Birdwatcher in Northern Israel Finds Egyptian Seal Nearly 4,000 Years Old

Alexander Tarnopolsky tells excavation team of discovery.

The scarab found by a birdwatcher in northern Israel.
Tel Dor Excavations

An ancient Egyptian scarab, or seal, has been found by an amateur birdwatcher at Tel Dor on the Carmel coast. According to archaeologists the stone scarab, dating between the 18th and 17th centuries BCE, is inscribed in hieroglyphics with the name of an Egyptian official and his function – in charge of the royal treasury.

The director of the excavation at Tel Dor, Prof. Ayelet Gilboa of the Archaeology Department at the University of Haifa, said: “The role of the seal’s owner was similar to that of Joseph in Pharaoh’s kingdom after he interpreted Pharaoh’s dreams.” According to co-director Prof. Ilan Sharon of Hebrew University, the scarab is rare because it is enclosed in a gold ring, and because it belonged to a senior official. Most scarabs, Sharon says, were produced commercially and bore the names of kings.

The official’s name has not yet been deciphered but the hieroglyphics for “who is over the treasury” are clear.
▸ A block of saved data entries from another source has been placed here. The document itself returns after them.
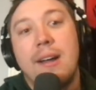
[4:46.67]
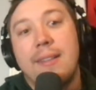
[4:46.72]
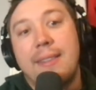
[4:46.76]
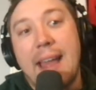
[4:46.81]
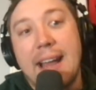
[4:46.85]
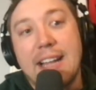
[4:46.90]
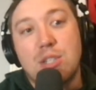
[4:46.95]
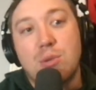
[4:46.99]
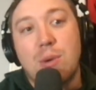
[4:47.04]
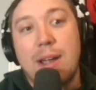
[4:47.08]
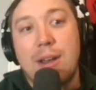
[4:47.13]

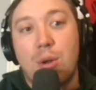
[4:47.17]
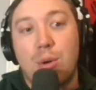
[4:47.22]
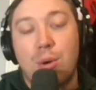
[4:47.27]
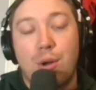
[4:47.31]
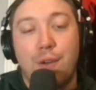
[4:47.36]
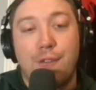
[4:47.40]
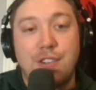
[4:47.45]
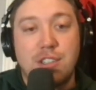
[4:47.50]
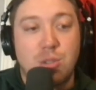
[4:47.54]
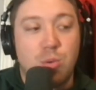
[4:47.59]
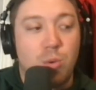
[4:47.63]
That's why I don't
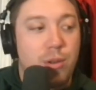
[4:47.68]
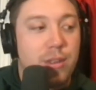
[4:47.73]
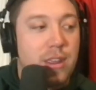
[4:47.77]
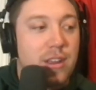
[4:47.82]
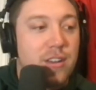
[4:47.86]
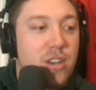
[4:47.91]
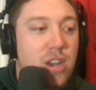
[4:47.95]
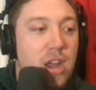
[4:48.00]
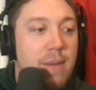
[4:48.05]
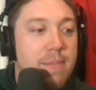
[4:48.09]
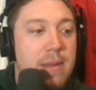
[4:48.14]
know if he's worthy
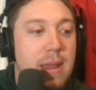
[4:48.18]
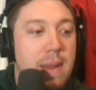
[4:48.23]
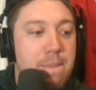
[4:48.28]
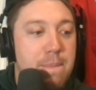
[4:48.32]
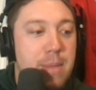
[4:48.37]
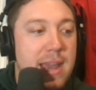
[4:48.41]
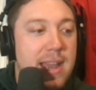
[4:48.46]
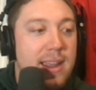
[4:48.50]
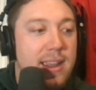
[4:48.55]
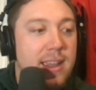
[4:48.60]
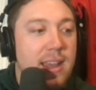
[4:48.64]
of top 10
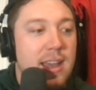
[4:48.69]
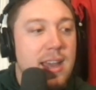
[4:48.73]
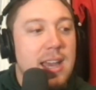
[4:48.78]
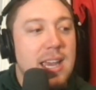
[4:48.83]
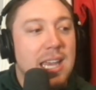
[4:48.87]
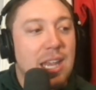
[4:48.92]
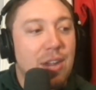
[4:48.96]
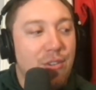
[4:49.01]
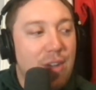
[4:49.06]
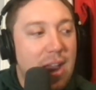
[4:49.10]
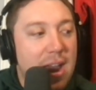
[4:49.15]
pick.
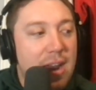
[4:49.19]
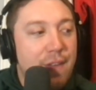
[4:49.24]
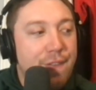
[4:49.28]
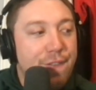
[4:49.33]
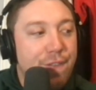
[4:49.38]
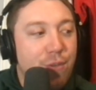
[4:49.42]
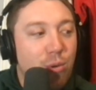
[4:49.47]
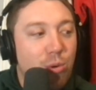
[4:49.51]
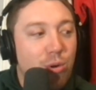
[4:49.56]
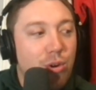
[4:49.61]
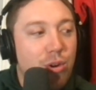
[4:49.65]
He ran a
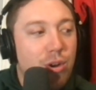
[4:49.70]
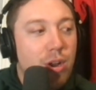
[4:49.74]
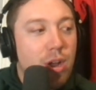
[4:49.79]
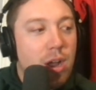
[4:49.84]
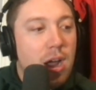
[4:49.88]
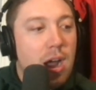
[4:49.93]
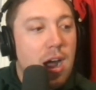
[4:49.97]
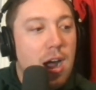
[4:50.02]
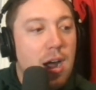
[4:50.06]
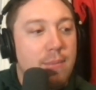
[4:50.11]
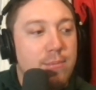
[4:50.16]

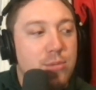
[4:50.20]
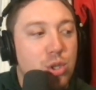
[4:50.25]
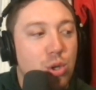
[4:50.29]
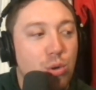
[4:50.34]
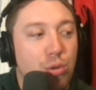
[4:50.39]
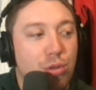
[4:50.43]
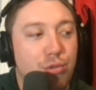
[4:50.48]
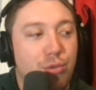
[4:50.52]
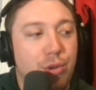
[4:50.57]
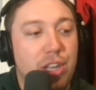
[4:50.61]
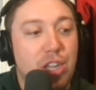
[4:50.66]

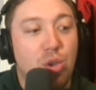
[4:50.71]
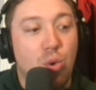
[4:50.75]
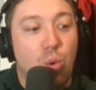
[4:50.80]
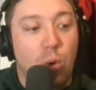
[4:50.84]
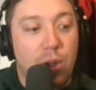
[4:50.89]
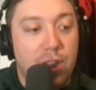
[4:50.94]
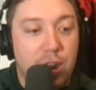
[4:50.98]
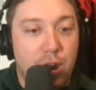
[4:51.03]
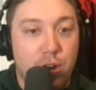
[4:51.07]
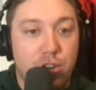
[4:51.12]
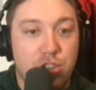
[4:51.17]
4.23
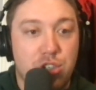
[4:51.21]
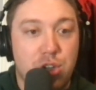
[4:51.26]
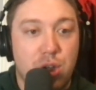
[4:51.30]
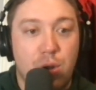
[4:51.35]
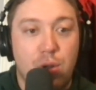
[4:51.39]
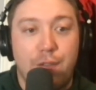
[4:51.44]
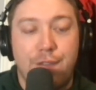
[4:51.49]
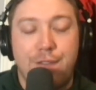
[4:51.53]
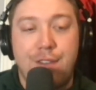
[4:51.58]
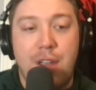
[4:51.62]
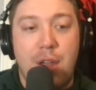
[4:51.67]
20-yard
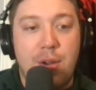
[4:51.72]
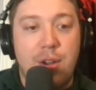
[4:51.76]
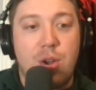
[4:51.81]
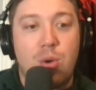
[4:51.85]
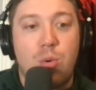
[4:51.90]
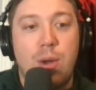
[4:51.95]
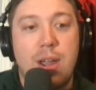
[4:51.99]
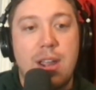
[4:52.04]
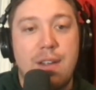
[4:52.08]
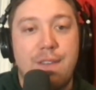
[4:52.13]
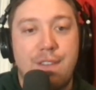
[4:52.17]
shuttle, very
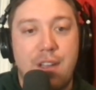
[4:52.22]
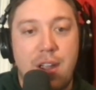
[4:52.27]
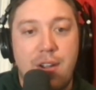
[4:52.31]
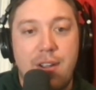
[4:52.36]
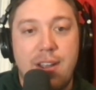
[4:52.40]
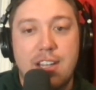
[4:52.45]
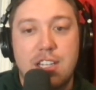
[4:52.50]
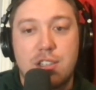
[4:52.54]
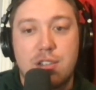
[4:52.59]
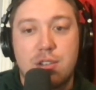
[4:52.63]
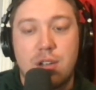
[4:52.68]
quick,
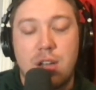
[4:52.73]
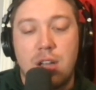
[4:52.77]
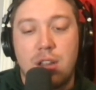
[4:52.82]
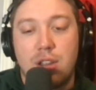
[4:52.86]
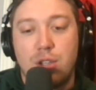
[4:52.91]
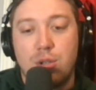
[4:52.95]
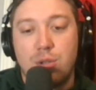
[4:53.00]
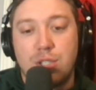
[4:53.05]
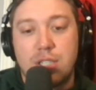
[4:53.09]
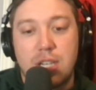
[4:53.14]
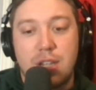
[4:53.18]
very
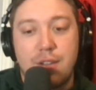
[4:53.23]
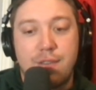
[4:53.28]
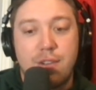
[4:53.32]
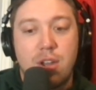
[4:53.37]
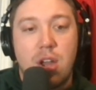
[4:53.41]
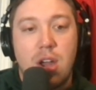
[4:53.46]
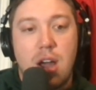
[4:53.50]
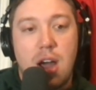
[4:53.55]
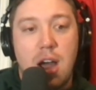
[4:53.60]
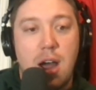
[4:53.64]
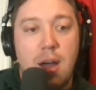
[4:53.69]
elusive
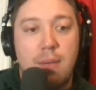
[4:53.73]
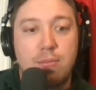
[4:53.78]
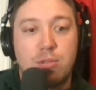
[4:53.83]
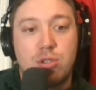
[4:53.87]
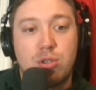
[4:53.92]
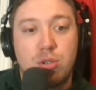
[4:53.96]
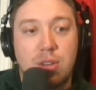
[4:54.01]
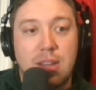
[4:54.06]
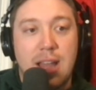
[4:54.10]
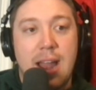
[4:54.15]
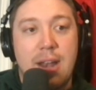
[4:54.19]

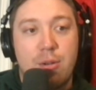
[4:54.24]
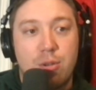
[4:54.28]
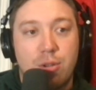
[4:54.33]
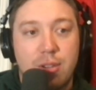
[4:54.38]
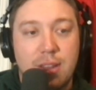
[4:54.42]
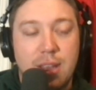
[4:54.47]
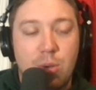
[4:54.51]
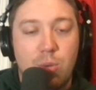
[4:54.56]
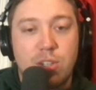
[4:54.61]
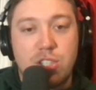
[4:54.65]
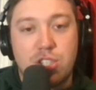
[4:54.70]

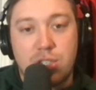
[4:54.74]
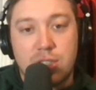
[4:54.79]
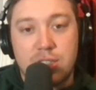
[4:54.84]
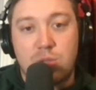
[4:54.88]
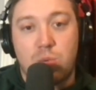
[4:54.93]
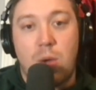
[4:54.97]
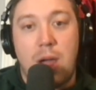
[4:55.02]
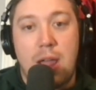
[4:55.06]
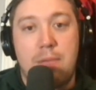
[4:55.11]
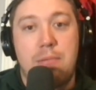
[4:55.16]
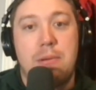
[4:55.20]
laterally, which is
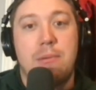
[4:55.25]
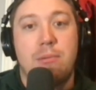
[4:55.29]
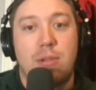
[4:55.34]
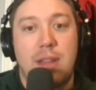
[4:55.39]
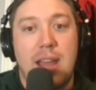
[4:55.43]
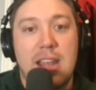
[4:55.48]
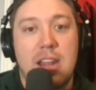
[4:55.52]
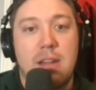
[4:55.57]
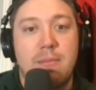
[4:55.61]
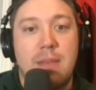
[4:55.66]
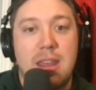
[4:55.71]
why people
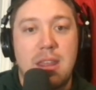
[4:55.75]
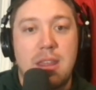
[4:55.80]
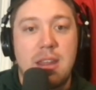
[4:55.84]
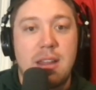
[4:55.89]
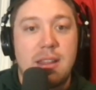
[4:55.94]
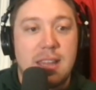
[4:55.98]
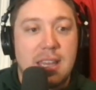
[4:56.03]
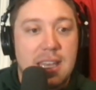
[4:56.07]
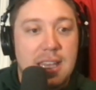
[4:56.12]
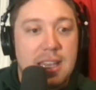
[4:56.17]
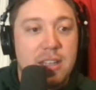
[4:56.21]
like him. They
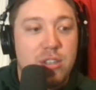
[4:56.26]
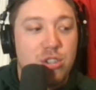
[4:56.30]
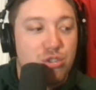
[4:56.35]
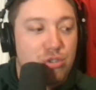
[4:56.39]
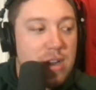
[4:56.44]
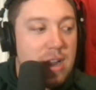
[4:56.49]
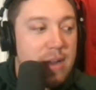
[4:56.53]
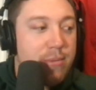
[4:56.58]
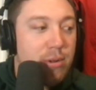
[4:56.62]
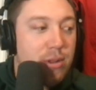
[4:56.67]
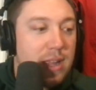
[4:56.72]
think that he can
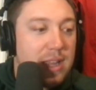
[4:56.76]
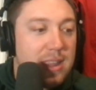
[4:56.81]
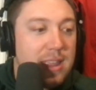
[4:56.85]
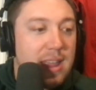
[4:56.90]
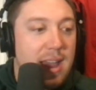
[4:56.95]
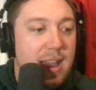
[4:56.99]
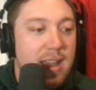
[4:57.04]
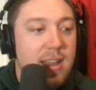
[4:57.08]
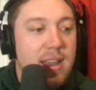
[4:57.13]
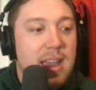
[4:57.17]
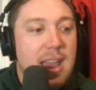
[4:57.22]
scramble like
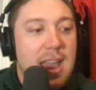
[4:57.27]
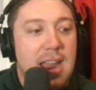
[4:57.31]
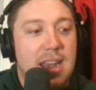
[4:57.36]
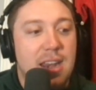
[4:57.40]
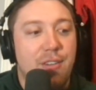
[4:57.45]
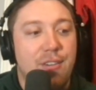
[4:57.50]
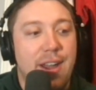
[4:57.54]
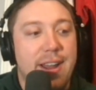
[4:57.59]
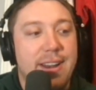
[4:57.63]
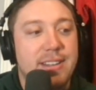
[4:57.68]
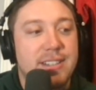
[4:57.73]
that. And
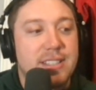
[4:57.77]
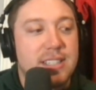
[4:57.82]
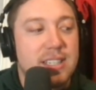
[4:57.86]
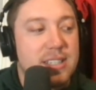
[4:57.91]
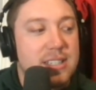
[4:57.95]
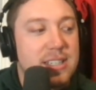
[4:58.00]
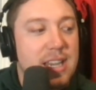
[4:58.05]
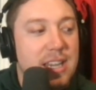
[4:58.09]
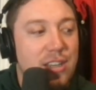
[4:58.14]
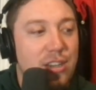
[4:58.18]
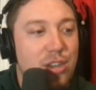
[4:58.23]
he ran a
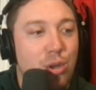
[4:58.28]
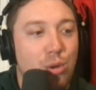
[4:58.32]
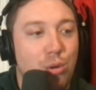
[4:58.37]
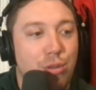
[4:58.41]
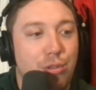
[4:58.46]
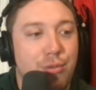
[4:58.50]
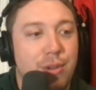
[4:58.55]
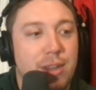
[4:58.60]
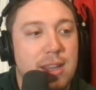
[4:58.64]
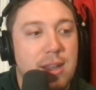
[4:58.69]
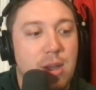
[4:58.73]
6.82
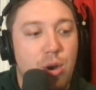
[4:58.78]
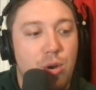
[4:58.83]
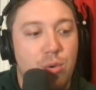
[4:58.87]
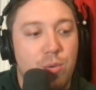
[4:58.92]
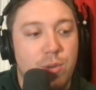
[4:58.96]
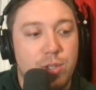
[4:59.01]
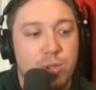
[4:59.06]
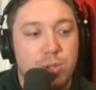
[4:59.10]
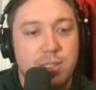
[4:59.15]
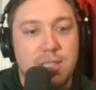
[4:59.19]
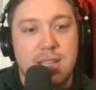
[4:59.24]
3-cone,
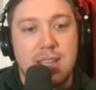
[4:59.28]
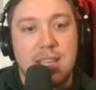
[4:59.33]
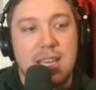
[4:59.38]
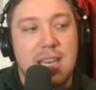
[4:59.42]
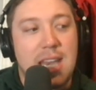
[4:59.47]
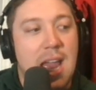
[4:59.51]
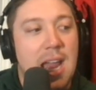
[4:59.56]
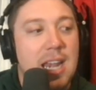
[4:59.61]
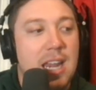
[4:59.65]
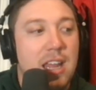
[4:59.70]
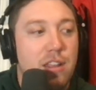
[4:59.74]
which was in the
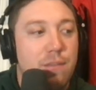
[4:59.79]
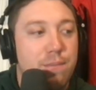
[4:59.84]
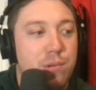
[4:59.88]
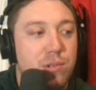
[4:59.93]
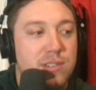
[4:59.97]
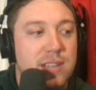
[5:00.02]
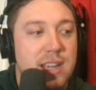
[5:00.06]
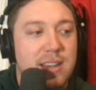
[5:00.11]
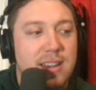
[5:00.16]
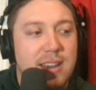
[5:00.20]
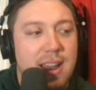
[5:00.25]
90th
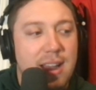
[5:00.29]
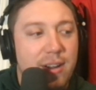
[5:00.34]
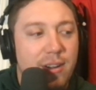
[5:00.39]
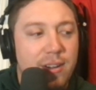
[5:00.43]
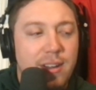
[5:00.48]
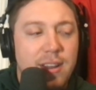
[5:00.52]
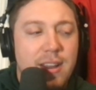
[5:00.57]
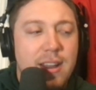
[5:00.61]
percentile.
Among the symbols identified on the scarab is an ankh, symbolizing eternal life, and a djed, symbolizing rebirth and stability.

The scarab was discovered by Alexander Tarnopolsky, an amateur birdwatcher, who reported the find to the excavation team. The object was apparently exposed after heavy rains pelted the area last winter.

The city of Dor, located on the strip of beach at the foot of Mount Carmel, was the most important commercial city and port in the area for thousands of years, until the Romans built Caesarea to the south. Dor is mentioned in Egyptian documents going back 3,000 years as well as in the Bible, in Joshua, Judges and I Kings.

Excavations at the site began in the mid-20th century, revealing the remains of settlements from the Late Bronze Age as well as from the Israelite and Assyrian periods. A palace from the Hellenistic period was also found with a beautiful mosaic, along with monumental remains from the Roman period, including a pair of temples, possibly dedicated to Poseidon, god of the sea.

Scholars say there are two possibilities to explain how the scarab got to Tel Dor. One is that the seal’s owner arrived there to close a deal, which would have been stamped with his seal, for some of the merchandise that passed through the port that the Egyptians sought – spices or amber for example.

The other is that the scarab reached Dor much later, perhaps even during the Roman period, when there was a great interest on “antiquities” of that type. “Because the scarab had rolled off the mound and was not found in its archaeological context, we will probably never truly know how it got here and the road it took to do so,” Gilboa said.

The scarab is now in the archaeological museum at neighboring Kibbutz Nahsholim.

In January a hiker found a 3,500 year-old scarab on Mount Karnei Hittin in the Galilee. Hundreds of scarabs have been found so far throughout the country.